Zamknij Ta strona korzysta z ciasteczek aby świadczyć usługi na najwyższym poziomie. Dalsze korzystanie ze strony oznacza, że zgadzasz się na ich użycie.

VW Tiguan - Delikatny lifting

Gdybym miał bazować na informacji prasowej, którą otrzymałem od koncernu VW, to mógłbym mieć przeświadczenie, że mamy do czynienia z rewolucją. Jednak kiedy miałem okazję jeździć Tiguanem, to przekonałem się, że koncern nie zmienia wytyczonej przez lata strategii: zmieniać tylko to, co jest niezbędne, reszty nie dotykać.

Nowy Tiguan upodobnił się do nowego Touarega, głównie jeżeli chodzi o przednią część nadwozia. Bardziej agresywny wygląd, szczególnie zderzaka i przednich reflektorów, sprawia, że laicy mogą mieć początkowo problem z odróżnieniem obu modeli.
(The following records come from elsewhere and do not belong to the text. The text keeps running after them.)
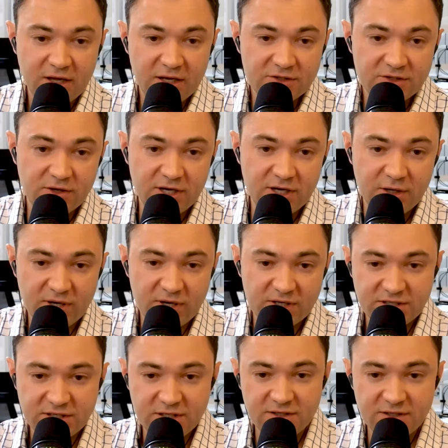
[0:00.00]
So,
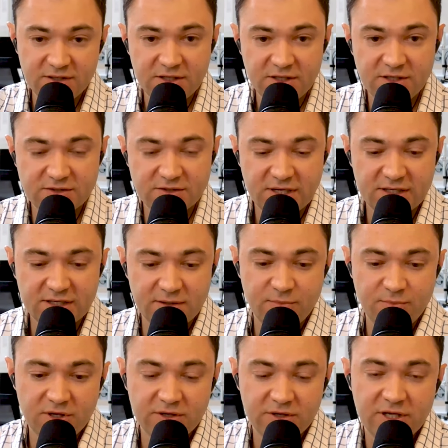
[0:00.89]
anyways, he's at
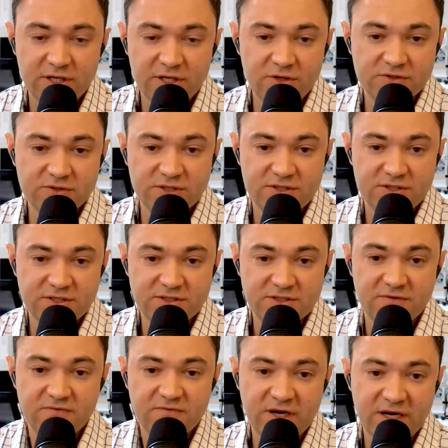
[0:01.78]
the building, uses
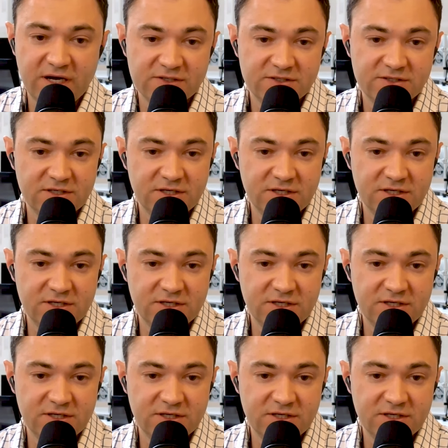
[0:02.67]
his device,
Ale to nie koniec zapożyczeń, które znalazły się w mniejszym z terenowych samochodów.

Oś absurdu
Absurd, o którym napiszę, nie dotyczy inżynierów z Wolfsburga, tylko klientów. Ponieważ nowy Tiguan, podobnie jak poprzednik, jest oferowany także z napędem na jedną oś. Po co robi się takie samochody, jestem w stanie zrozumieć – są na nie klienci, ale tego, czemu klienci w ogóle decydują się kupić takiego upośledzonego SUV-a, już nie. Silniki, a i owszem, dobre, ponieważ 110- i 140-konne diesle są doskonale znane chociażby z innych modeli Volkswagena, tylko po co komuś podwyższony samochód z niewielkim, np. w porównaniu do Passata, bagażnikiem, nieoferujący żadnych właściwości terenowych. Taki Tiguan tylko wygląda i może właśnie o to chodzi. Zdecydowanie jedynym słusznym wyborem przy tego typu aucie jest posiadanie na tylnej klapie wiele mówiącego oznaczenia – 4Motion.
Podobnie jak przy poprzednim modelu, zdecydowano się na wprowadzenie na rynek dwóch wariantów nadwoziowych: on-road i off-road. Różnią się głównie kształtem przedniej części zderzaka, a w efekcie także kątem natarcia, który wynosi odpowiednio 18 i 28 stopni.

Wielki elektronik
Czasy, kiedy w samochodzie metal tarł o metal i wszystko działało na zasadzie mechaniki, odeszły już bezpowrotnie. Nie ma co biadolić, bo postępu się nie oszuka. Także w Tiguanie dodano nowe, niekoniecznie niezastąpione, opcje. System rozpoznający zmęczenie kierowcy, system informujący o przekroczeniu pasa ruchu, asystent oświetlenia. Z istotnych terenowych rzeczy, za dopłatą możemy doposażyć nasz samochód w elektroniczną blokadę mechanizmu różnicowego XDS.
Z nowości, do których Volkswagen zdążył nas przyzwyczaić, pod maską możemy spodziewać się siedmiobiegowej przekładni DSG czy całej gamy oszczędnych silników. Poza dwoma już wymienionymi, dostępny jest 170-konny diesel oraz benzynowe TSI oferujące moc od 122 do aż 210 KM. Naszym zdaniem, najbardziej godne polecenia do tego modelu są dwie jednostki – 2.0 TSI o mocy 160 KM i 2.0 TDI o mocy 140 KM. Są elastyczne i oszczędne.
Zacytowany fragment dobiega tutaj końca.